For many international students in Switzerland, working while studying is an ideal option. Still, that is not recommended by some universities since it can distract and affect your academic work. With job boards and other advisory services, other schools facilitate job searches to help students. During the school year, students’ working hours are limited, and there are a few requirements they need to fulfill.

How many hours are international students allowed to work per week?

International students can work up to 15 hours a week in part-time jobs. But during semester holidays students can work full-time.


When are students allowed to start working?

Students from outside the EU/EFTA countries may start working only 6 months after starting their degree program.

Is there a work permit required for students working part-time?

Citizens from EU-27/EFTA states do not require authorization for short-term employment up to three months or 90 days per the calendar year.
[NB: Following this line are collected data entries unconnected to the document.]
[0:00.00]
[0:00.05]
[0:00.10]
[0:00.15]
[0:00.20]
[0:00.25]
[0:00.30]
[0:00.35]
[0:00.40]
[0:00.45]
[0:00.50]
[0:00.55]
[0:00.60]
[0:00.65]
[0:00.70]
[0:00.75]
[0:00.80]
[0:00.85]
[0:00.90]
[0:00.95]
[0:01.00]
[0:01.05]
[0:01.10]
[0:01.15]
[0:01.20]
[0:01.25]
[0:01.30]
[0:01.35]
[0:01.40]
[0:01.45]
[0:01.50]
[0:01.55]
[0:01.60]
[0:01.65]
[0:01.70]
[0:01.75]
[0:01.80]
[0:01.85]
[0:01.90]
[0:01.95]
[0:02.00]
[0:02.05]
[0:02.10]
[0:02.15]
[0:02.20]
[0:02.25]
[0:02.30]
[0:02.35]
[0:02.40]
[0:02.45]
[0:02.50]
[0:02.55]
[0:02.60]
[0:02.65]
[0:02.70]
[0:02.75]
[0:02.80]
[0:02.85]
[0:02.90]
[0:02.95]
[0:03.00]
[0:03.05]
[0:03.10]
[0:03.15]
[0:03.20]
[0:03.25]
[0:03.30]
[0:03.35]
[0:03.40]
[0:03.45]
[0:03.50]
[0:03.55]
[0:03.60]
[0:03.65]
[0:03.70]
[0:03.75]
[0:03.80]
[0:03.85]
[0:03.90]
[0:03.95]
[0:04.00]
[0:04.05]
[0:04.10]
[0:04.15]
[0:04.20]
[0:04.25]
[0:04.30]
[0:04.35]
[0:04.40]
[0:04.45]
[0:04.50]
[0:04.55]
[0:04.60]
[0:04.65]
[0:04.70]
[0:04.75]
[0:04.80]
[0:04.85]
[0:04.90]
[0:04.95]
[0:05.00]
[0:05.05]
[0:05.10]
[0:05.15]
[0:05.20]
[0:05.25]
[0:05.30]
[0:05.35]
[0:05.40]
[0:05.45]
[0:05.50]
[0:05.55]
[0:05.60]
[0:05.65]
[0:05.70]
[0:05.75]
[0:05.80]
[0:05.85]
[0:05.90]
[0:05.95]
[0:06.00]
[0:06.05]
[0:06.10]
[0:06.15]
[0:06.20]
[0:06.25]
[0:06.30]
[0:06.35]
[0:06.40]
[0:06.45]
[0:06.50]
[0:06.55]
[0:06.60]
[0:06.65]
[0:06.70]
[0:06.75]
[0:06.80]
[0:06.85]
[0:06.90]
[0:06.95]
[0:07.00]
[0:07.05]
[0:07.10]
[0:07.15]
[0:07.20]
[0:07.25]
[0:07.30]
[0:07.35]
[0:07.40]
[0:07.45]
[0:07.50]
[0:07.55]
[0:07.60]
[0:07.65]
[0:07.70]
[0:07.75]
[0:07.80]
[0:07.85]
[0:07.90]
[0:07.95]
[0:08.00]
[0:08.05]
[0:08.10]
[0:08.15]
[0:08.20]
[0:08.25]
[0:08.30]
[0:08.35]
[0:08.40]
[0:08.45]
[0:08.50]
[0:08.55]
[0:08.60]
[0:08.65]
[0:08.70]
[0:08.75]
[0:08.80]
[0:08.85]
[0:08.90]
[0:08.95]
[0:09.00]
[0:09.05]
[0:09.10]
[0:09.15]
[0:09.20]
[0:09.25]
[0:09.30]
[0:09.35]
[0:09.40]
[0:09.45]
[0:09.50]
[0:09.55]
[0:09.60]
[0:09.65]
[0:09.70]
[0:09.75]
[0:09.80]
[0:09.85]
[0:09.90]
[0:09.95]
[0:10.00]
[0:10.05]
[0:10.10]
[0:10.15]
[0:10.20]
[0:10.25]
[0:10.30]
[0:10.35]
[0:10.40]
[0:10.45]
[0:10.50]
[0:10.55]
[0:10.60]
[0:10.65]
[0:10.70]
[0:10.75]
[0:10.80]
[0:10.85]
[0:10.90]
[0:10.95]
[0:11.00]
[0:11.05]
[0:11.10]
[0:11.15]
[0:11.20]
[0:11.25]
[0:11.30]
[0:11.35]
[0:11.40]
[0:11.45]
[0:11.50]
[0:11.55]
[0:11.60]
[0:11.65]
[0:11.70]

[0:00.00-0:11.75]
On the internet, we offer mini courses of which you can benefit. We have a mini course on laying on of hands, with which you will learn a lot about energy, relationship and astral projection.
For an extended time, they will have to earn a residence permit. Third-country nationals are obliged to submit numerous documents to prove their eligibility for a work permit in Switzerland.

What job can I get as a student in Switzerland?

During your years as a student, there are many part-time jobs that you can do. For most students, employment in retail, restaurants, and others are sought-after options. However, a lack of language skills (in German, French, or Italian) can limit your employment chances. 

Work after graduation in Switzerland

Upon your graduation, you have the right to look for a permanent job in Switzerland. Prior to that, a residency permit that allows you to search for a job should be obtained. The permit is only valid for 6 months, and it cannot be extended.

What requirements do students need to fulfill in order to receive a residency work permit?

In order to receive the residency work permit, you have to provide proof that you:

  • Have graduated. 
  • Are financially able to support your say.
  • Have secured housing.

Are students allowed to work during this 6 months period?

During this six month period, graduates can work up to 15 hours a week. These rules do not apply for EU/EFTA nationals as they benefit from the freedom of movement under bilateral agreements.

How difficult is for international students to find a permanent job after graduation in Switzerland?

A non-EU/EFTA can get a job in Switzerland only if there are no qualified individuals from within the Swiss labour market or from an EU/EFTA state that apply for the position. Employers are required to show that they made “big efforts” to find qualified applicants from EU/EFTA countries or nationals who already have a permit to work. Furthermore, employers must show why those with priority to get the job were not suitable candidates for the position.